Berlin
Ein schwarzes Gespenst am Checkpoint Charlie
In Berlin hat sich bereits am Samstag angekündigt, was am Sonntag in Europa passiert ist. Die Veränderung in Europa ist auch eine Absage an die deutsche Hegemonie.
Am Samstag marschierte eine Handvoll Demonstranten über die Friedrichstraße in Berlin. Ebensoviele Polizisten waren unterwegs, um sie zu bewachen. Und gleich viele Schaulustige betrachtete die vorbeiziehende Gruppe und ihre Bewacher. Die Demonstranten waren gekommen, um ihren Unmut gegen das Spardiktat der Deutschen für Griechenland zu zeigen. Die Beobachter am Straßenrand konnten nicht verstehen, warum gegen die vermeintlichen Retter Griechenlands demonstriert wurde.
Regenwolken ziehen über Mitte auf, die Demonstranten tragen schwarze Jacken; die Polizisten tragen schwarze Uniformen und Barette; die Beobachter tragen Pullover und Regenjacken. Drei hermetische Welten die auf dieser Straße gleichzeitig existieren.
Dieser Samstag ist der letzte Tag dieses Kriseneuropas, an das sich alle in den letzten Jahren gewöhnt hatten. Am nächsten Tag wurde das politische Gefüge in Europa nachhaltig verändert.
Statt eines untertänigen Premierministers in Griechenland, haben jetzt radikale Kräfte zumindest kurzzeitig das Sagen. Sie werden die Sparvorgaben ganz ehrlich nicht erfüllen, die von den Verwaltern gesetzt wurden. In einer revolutionären Wahl wurden die bisherigen politischen Eliten marginalisiert. Die radikalste Regierung in Europa seit Fidesz wird einen Gegenentwurf für das Gesundschrumpfen liefern, das die Eurozone wieder auf eine harte Probe stellen wird.
Merkel ist mit Sarkozy nicht nur noch ein Präsident abhanden gekommen, sondern auch ein verlässlicher Partner auf europäischer Ebene. Gemeinsam hat man Regierungen umgebildet, Sparpakete geschnürt, kurz gesagt: Europa gestaltet. Nun steht ihr ein sozialistischer Präsident gegenüber, der nicht um jeden Preis neben ihr an der Spitze Europas stehen will, den sein Ego nicht in den Mittelpunkt treibt. Bis zur Wahl hatte Merkel Hollande bekämpft und ihm nach der Wahl ohne Schonfrist gratuliert. Sogar Schäuble hat sich solidarisiert und die Gewerkschaften im Lohnkampf unterstützen. Deutschlands Konkurrenzfähigkeit um jeden Preis wird nun ihr Ende finden und zu einem Ausgleich der Produktionsbedingungen in Europa führen müssen.
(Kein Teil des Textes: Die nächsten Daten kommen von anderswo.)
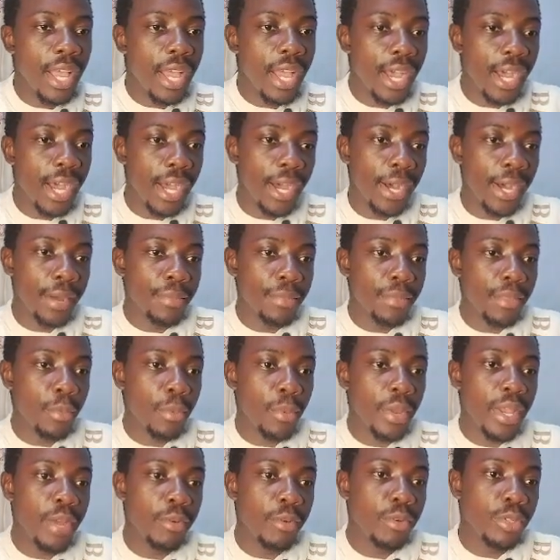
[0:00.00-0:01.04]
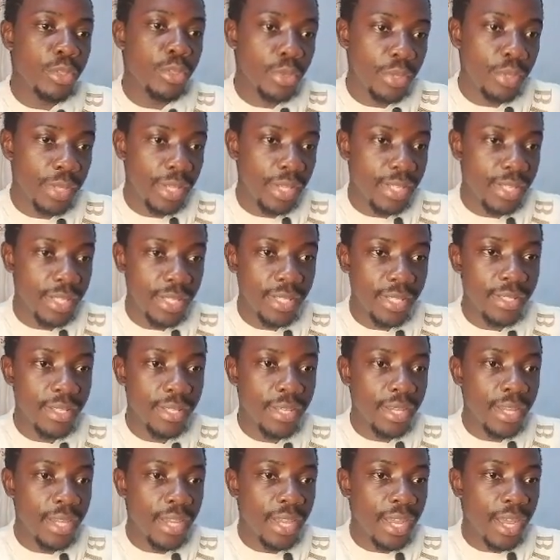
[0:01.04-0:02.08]
The way I will do that is
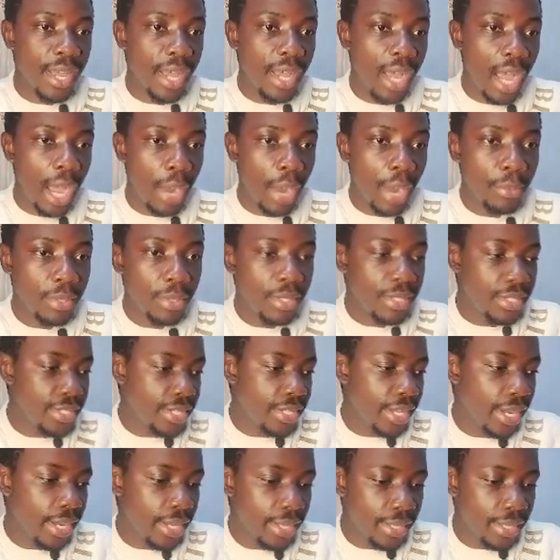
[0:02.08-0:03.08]
I will take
In Kiel konnten, obwohl auch diesmal nur hundert Prozent zu vergeben waren, alle gewinnen. Die CDU ist auf Platz eins geblieben, die SPD hat dazugewonnen, die Grünen auch, die SSW wird wahrscheinlich in die Regierung einziehen, die Piraten sind in den nächsten Landtag eingezogen und die FDP konnte nicht nur im Landtag bleiben, sondern sogar mit den Piraten gleichziehen, die Linke kann sich wieder verstärkt auf ihr Kernland konzentrieren. Kleines Manko für die Parteien, die die Bundesregierung stellen und bisher auch die Landesregierung stellten, sie haben ihre Mehrheit in Schleswig-Holstein verspielt. Auch bei der Wahl in Nordrhein-Westfalen am kommenden Sonntag wird es für Schwarz und Gelb bestenfalls Achtungserfolge zu verbuchen geben. Doch solide Ergebnisse in den Ländern für die FDP, die bereits ausgestorben schien, wird die Koalition bis zu den Bundestagswahlen 2013 stabilisieren, obwohl die eine oder andere Personalrochade noch anstehen könnte. Die Sozialdemokraten werden bis dahin versuchen, sich mit dem neuen Präsidenten in Frankreich zu fraternalisieren. Bloß könnte es passieren, dass Hollande Merkel gegenüber Sigmar Gabriel vorzieht und die SPD wieder keinen Profit schlagen kann.
Auf der Friedrichstraße zieht der schwarze Tross weiter Richtung Norden. Nur die Beobachter bleiben am Straßenrand zurück und können sich noch immer keinen Reim machen, auf das, was sie gerade gesehen haben.